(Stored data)
┄┄┄┄┄┄

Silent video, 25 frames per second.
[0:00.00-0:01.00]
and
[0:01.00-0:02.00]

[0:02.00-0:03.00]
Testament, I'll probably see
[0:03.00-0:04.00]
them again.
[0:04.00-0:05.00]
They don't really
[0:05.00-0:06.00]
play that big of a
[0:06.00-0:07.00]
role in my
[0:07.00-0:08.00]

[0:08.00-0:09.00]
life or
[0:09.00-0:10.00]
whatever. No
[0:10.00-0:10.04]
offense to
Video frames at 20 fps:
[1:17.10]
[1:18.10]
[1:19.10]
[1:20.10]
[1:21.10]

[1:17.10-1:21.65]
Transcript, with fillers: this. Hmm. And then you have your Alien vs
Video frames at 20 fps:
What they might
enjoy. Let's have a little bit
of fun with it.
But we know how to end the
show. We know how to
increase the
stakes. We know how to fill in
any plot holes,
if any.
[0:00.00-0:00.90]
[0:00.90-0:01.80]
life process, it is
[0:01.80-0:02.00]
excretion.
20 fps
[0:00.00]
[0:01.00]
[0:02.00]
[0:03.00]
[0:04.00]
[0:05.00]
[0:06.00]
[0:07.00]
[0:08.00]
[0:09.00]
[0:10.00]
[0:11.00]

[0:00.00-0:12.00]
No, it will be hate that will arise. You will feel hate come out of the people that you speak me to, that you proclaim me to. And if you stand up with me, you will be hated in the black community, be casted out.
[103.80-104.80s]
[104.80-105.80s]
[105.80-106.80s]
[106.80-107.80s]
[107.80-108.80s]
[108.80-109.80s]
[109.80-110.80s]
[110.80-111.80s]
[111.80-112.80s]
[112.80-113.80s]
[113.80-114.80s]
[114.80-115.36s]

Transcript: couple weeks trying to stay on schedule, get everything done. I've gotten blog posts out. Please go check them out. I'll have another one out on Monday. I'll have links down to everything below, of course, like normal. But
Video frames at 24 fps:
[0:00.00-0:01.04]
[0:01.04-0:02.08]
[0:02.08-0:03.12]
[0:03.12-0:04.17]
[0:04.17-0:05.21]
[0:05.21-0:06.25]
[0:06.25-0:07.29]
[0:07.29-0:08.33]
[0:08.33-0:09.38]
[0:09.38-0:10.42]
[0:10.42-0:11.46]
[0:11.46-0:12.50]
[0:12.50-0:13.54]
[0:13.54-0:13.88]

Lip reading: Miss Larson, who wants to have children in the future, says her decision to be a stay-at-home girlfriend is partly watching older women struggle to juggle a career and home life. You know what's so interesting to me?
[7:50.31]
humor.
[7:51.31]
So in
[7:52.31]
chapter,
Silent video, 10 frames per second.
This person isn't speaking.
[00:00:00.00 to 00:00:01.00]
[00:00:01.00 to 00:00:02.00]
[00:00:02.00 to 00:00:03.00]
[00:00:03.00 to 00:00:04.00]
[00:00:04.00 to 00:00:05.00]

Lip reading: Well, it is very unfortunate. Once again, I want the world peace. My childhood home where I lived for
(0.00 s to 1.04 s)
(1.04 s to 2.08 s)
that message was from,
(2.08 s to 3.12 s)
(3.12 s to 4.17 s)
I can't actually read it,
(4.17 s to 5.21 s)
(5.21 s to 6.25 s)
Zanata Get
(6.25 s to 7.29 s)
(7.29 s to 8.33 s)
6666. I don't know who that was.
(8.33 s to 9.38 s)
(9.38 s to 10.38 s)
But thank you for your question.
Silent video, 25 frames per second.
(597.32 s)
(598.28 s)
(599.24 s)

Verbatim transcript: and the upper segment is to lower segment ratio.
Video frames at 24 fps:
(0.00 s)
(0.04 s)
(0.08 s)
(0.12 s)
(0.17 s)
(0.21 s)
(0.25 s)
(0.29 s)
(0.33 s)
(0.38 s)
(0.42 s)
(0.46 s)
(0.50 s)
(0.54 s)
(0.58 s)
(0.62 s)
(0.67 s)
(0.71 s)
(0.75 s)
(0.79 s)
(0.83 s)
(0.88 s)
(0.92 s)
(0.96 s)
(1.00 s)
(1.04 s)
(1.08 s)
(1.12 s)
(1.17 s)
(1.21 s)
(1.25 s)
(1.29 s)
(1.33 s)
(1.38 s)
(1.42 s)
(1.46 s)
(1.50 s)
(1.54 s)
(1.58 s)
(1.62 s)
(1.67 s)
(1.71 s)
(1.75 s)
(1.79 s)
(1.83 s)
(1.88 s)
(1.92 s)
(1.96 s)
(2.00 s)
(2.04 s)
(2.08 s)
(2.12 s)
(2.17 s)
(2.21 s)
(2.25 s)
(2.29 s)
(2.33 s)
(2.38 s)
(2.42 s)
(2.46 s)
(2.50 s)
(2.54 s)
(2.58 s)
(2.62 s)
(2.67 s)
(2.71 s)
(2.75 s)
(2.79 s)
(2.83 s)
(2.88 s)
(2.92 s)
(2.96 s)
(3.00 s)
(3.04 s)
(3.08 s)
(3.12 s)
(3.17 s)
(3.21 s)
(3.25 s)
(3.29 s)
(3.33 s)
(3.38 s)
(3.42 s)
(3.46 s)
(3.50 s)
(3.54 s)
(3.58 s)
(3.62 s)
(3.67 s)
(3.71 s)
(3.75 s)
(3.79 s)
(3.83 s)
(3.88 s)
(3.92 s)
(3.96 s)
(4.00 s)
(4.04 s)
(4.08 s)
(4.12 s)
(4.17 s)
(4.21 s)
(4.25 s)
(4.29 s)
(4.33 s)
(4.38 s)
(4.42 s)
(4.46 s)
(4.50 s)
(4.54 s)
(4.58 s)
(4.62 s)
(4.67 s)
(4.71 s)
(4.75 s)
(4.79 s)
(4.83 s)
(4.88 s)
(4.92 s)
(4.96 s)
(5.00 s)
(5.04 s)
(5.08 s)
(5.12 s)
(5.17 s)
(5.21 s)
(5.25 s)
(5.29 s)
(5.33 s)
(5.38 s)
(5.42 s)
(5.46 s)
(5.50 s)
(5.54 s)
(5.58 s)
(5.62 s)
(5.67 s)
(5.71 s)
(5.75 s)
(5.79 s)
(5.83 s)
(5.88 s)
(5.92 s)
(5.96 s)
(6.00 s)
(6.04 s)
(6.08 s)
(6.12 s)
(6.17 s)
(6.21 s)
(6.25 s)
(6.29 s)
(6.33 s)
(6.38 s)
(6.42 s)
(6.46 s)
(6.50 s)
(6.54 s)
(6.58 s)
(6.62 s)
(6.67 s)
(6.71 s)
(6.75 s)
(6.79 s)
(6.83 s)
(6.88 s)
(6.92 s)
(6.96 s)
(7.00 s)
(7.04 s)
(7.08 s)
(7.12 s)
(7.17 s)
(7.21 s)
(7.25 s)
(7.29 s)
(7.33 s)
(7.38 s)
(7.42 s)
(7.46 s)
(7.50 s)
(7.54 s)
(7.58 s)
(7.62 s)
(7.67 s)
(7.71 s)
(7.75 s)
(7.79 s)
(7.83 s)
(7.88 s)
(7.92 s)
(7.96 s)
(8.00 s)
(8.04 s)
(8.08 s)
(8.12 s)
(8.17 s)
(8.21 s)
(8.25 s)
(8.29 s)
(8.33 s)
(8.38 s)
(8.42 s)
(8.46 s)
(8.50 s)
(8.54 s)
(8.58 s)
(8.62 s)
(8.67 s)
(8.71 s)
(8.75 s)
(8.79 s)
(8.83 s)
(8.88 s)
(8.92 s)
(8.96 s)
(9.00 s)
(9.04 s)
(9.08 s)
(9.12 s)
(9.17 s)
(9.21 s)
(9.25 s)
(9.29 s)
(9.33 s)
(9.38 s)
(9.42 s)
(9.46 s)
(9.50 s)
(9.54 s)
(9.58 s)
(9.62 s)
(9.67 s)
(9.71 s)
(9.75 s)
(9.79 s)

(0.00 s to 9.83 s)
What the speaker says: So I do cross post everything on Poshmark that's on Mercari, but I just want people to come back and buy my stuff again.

┄┄┄┄┄┄

→ **EXERCISE DESCRIPTION**
The answer must hold only the lines from the first line of the data through the line bearing "[1:17.10-1:21.65]", returned exactly.

→ **REPLY TO THE TASK**
Silent video, 25 frames per second.
[0:00.00-0:01.00]
and
[0:01.00-0:02.00]

[0:02.00-0:03.00]
Testament, I'll probably see
[0:03.00-0:04.00]
them again.
[0:04.00-0:05.00]
They don't really
[0:05.00-0:06.00]
play that big of a
[0:06.00-0:07.00]
role in my
[0:07.00-0:08.00]

[0:08.00-0:09.00]
life or
[0:09.00-0:10.00]
whatever. No
[0:10.00-0:10.04]
offense to
Video frames at 20 fps:
[1:17.10]
[1:18.10]
[1:19.10]
[1:20.10]
[1:21.10]

[1:17.10-1:21.65]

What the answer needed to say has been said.